I have a grid that has a bunch of data. Some of the fields are editable and cause a postback updating the data. What are the best ways to show that to the user? i.e. Is there a best practice for how to make a distinction between editable and non-editable from a UI perspective?
I usually keep my editable fields white and non-editable fields grey (or monochromatic colors if not white fields, light-color: editable and dark-color: non-editable).
Yeah, there is a best practice - make editable fields look like text boxes and non-editable fields look like text. There's a reason that those two UI elements have distinct looks.
I opted for adding a text-muted fa-pencil icon floated to the right of field.
Text boxes are great in simpler layouts, where the primary use of the element is editing. In a grid where the control is repeated indefinitely, they (like buttons or other controls) will increase visual clutter. This is a problem since one of the reasons we use grids is to provide us with overview.

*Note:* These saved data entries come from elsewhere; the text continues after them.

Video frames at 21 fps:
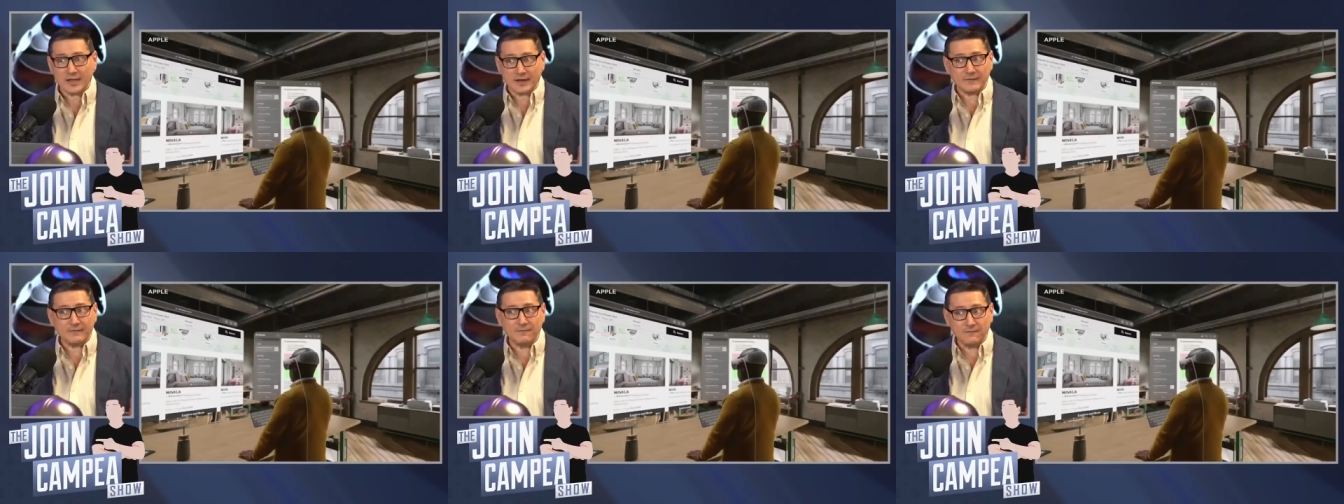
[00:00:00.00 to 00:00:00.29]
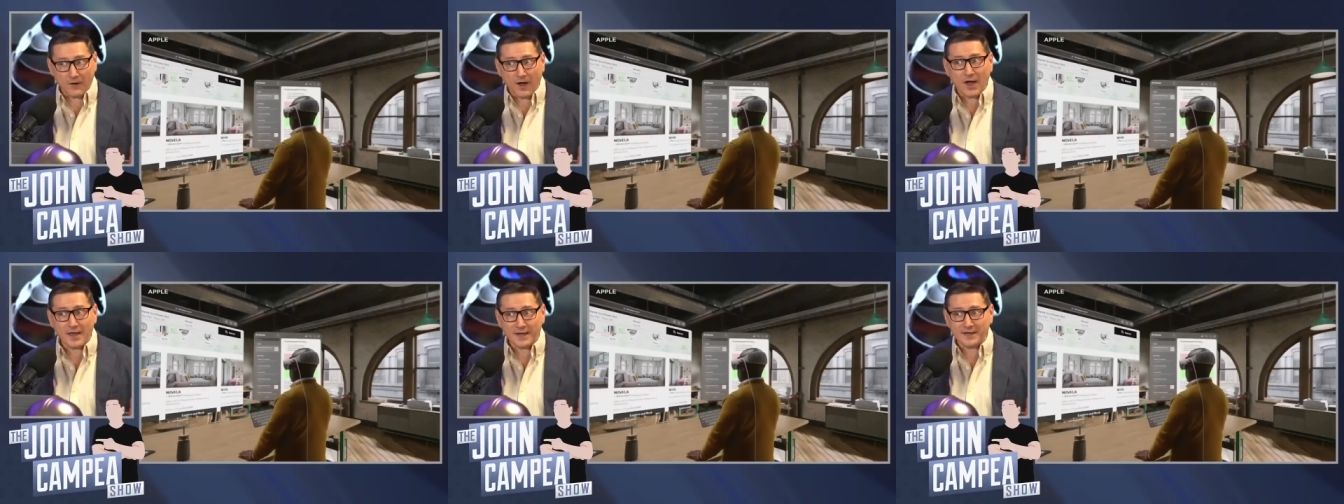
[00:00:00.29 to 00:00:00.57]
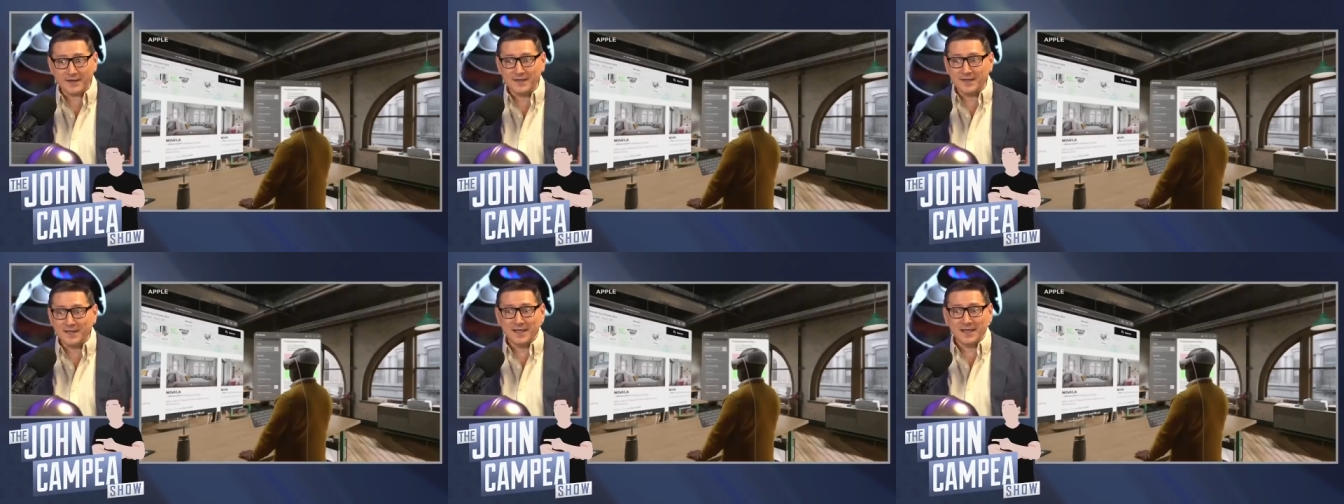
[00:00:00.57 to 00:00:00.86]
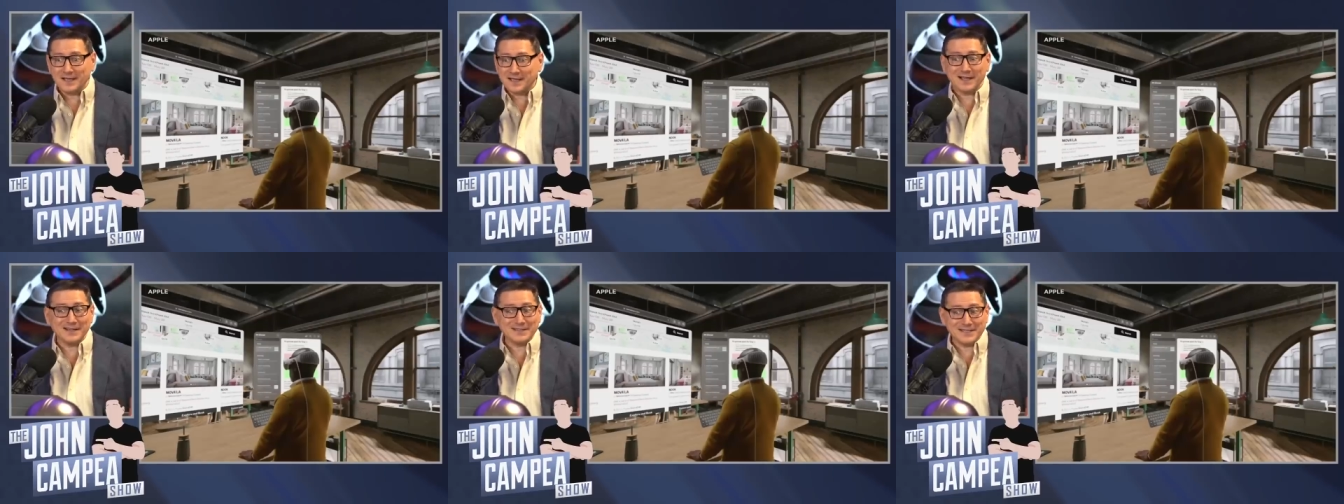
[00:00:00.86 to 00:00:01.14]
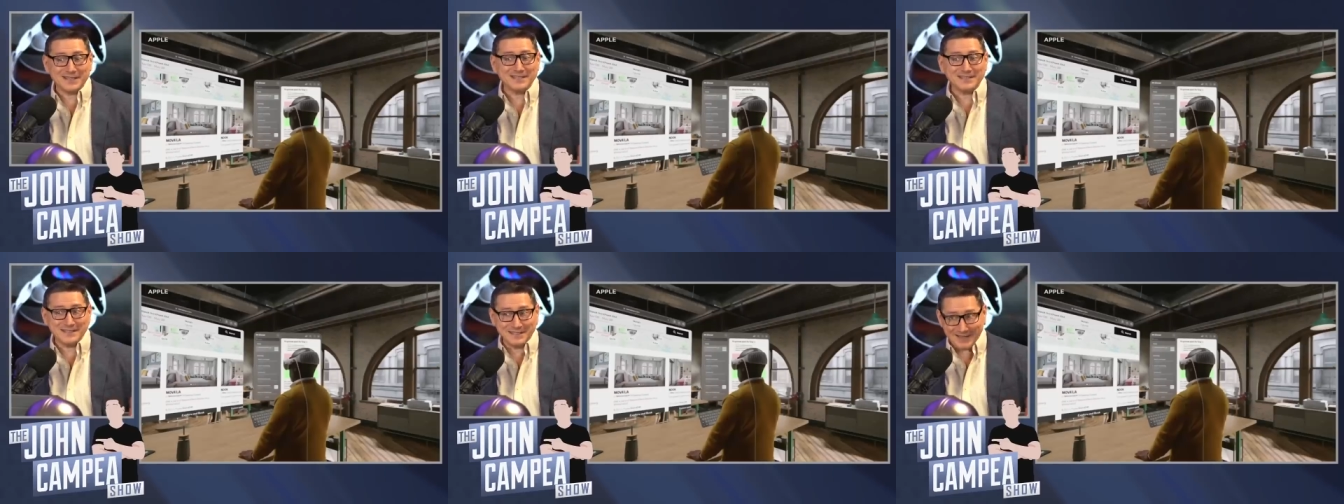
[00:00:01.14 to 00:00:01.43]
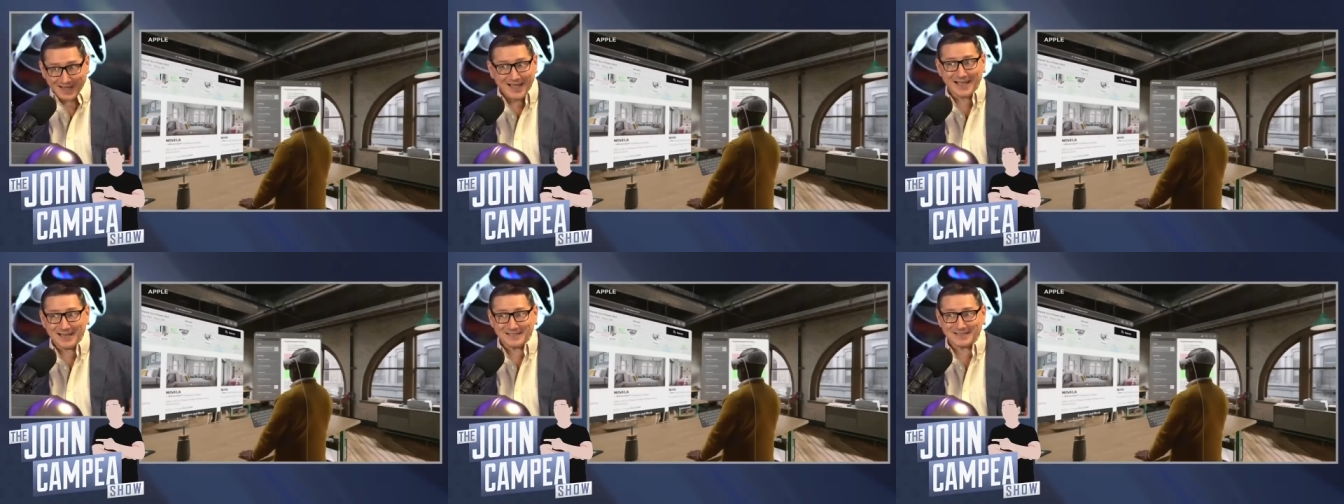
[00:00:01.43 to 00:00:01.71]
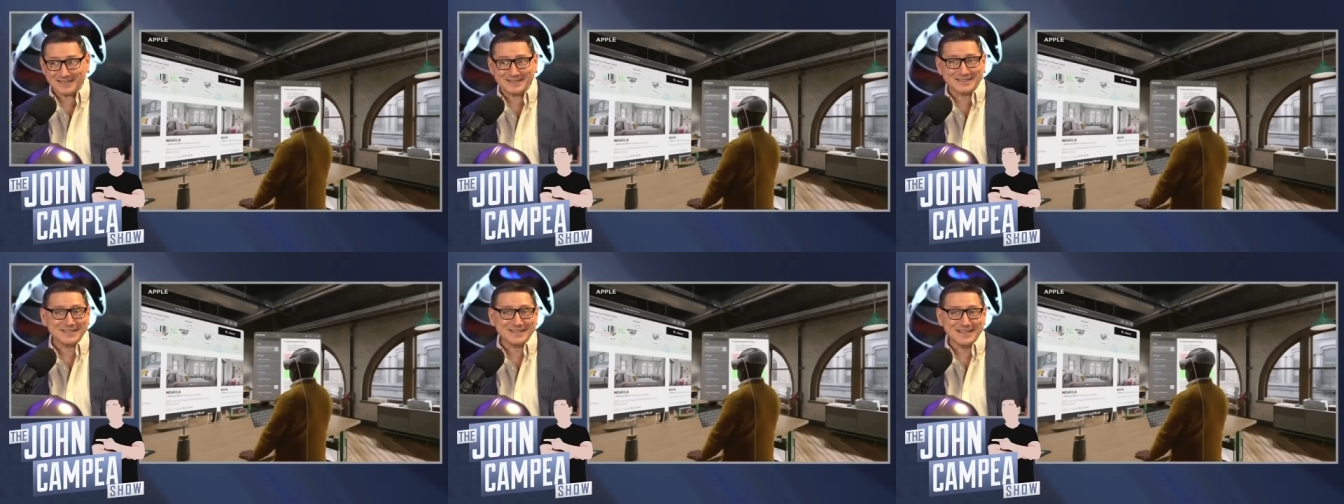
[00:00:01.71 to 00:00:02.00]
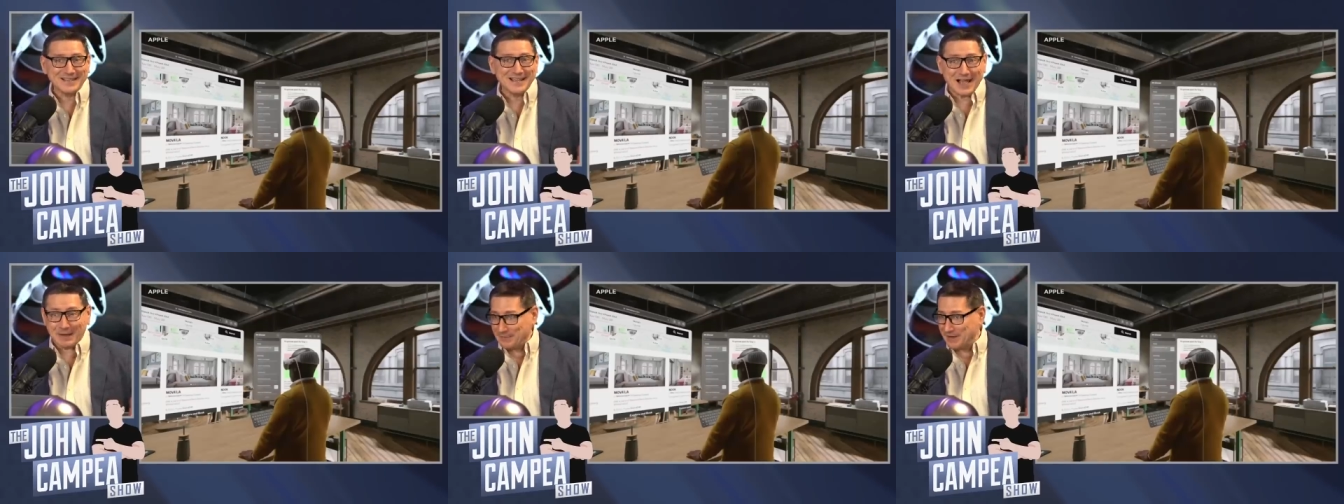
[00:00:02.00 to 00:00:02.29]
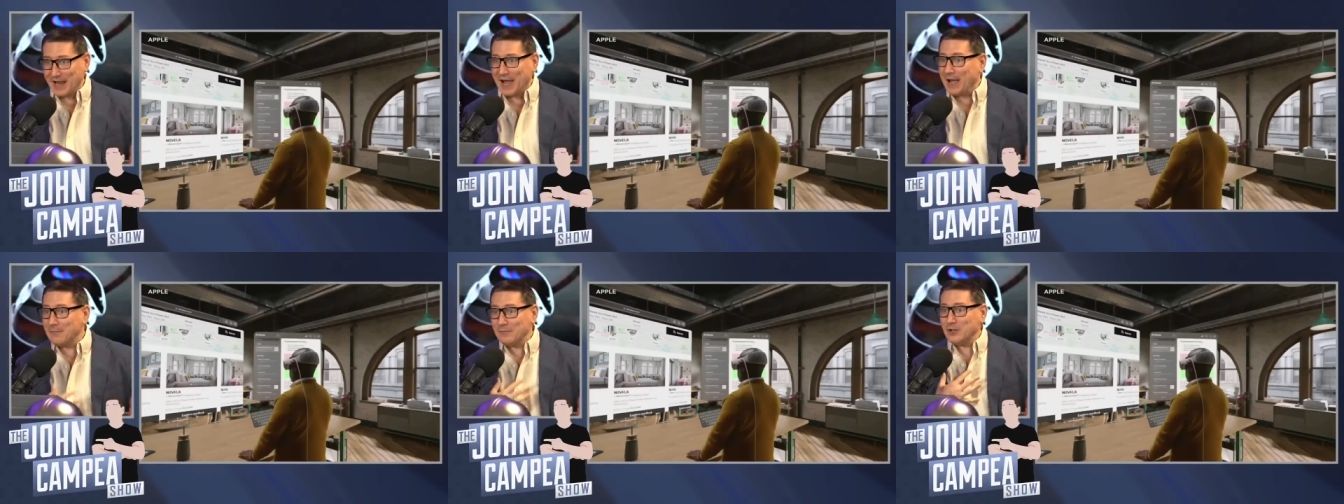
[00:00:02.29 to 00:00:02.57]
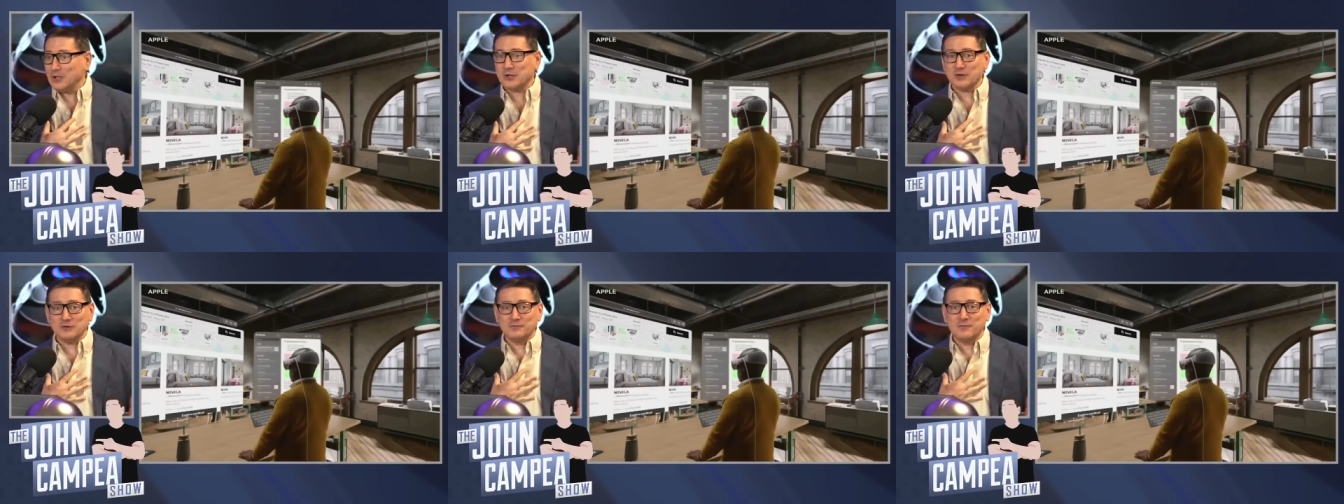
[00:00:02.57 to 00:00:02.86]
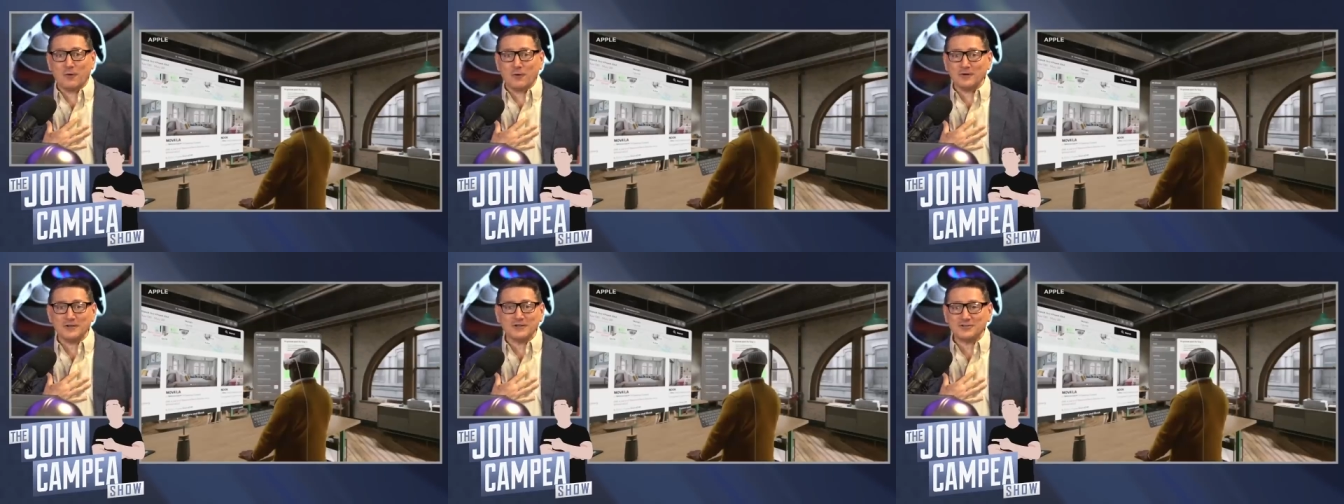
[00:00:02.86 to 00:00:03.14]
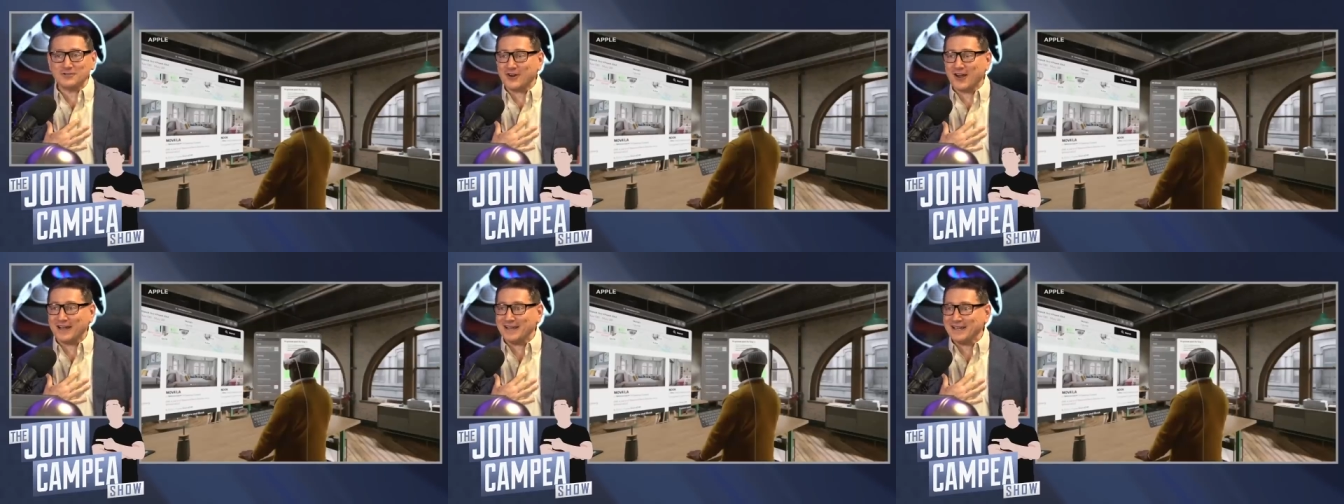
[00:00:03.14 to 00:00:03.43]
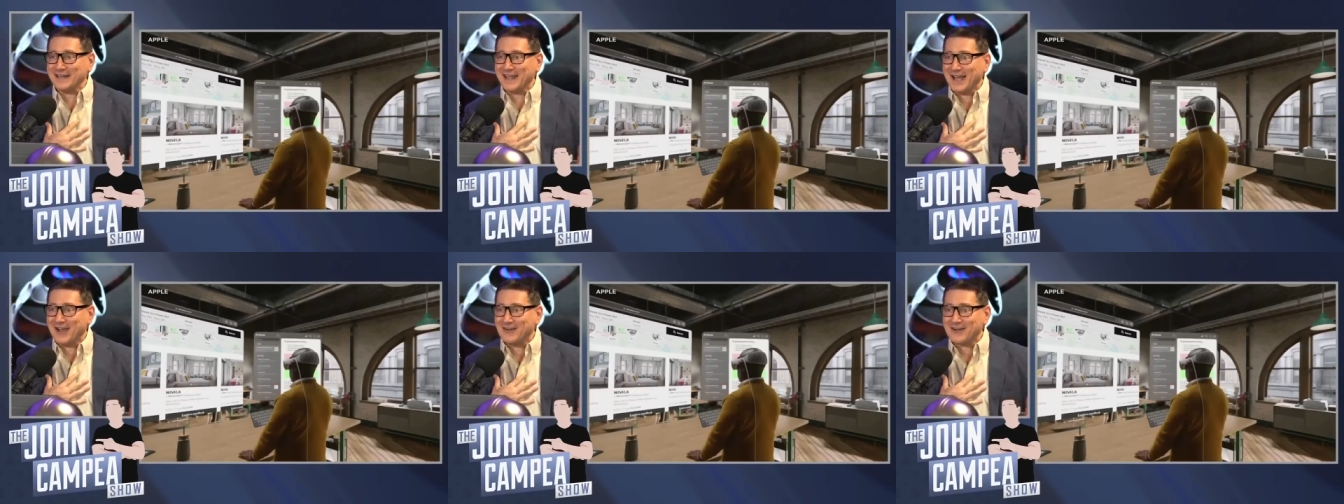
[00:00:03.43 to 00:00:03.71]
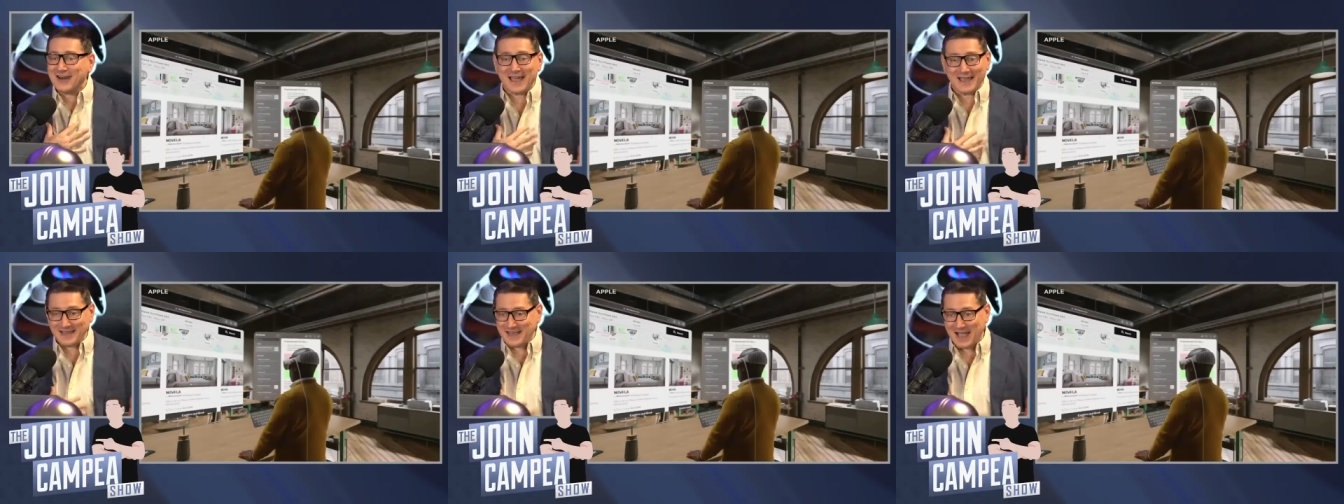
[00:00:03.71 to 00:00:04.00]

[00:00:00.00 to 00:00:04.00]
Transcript: of fun, because it does. I mean, I'm looking forward to trying it out.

I really like designs where editable fields are very neutral-looking, like any interface text, but upon hovering they switch to a state that shows they can be edited. This could be achieved using a color, or an icon, that is only visible upon hovering. Upon clicking, you enter the actual edit mode. Jira's web app is an excellent example of this approach.
Typically I have a grey background and white editable field. When the field is not editable I set it's background to the same grey (which technically is the same as transparent,, but the user doesn't care about that.. They just see that it is the same).
Best practice is generally using inputs for editable content and plain text for non-editable content. You can make the inputs subtle, so they don't create so much clutter even in somewhat heavily populated grid.
If the clutter caused by the exposed inputs is too high, you have option of using controls shown on hover (edit action icon) or transform the plain text to input field on hover (works for one line content, with caution even for multi line content).
However, in terms of providing editable clue only on hover, you should ask yourself what is the primary context of use. If it's mobile touch devices, then you can't rely on hover and you have to expose the edibility right away (again, either using icon for edit action, or exposing input field).
This may reveal a personal bias but I also tend to prefer some kind of "focus visual" that indicates to a user which field they are on. A soft background or border are ways to accomplish this.
Text box for the web. Users will be able to distinguish that the field is for text input. Focusing on the first text field is preferred, if possible. This field may be bordered with a thin blue with a cursor in the field or simply highlighted with a border.
For mobile bring up a keyboard. If you can have the first item selected with a blinking cursor do so. Graying out remaining fields is okay.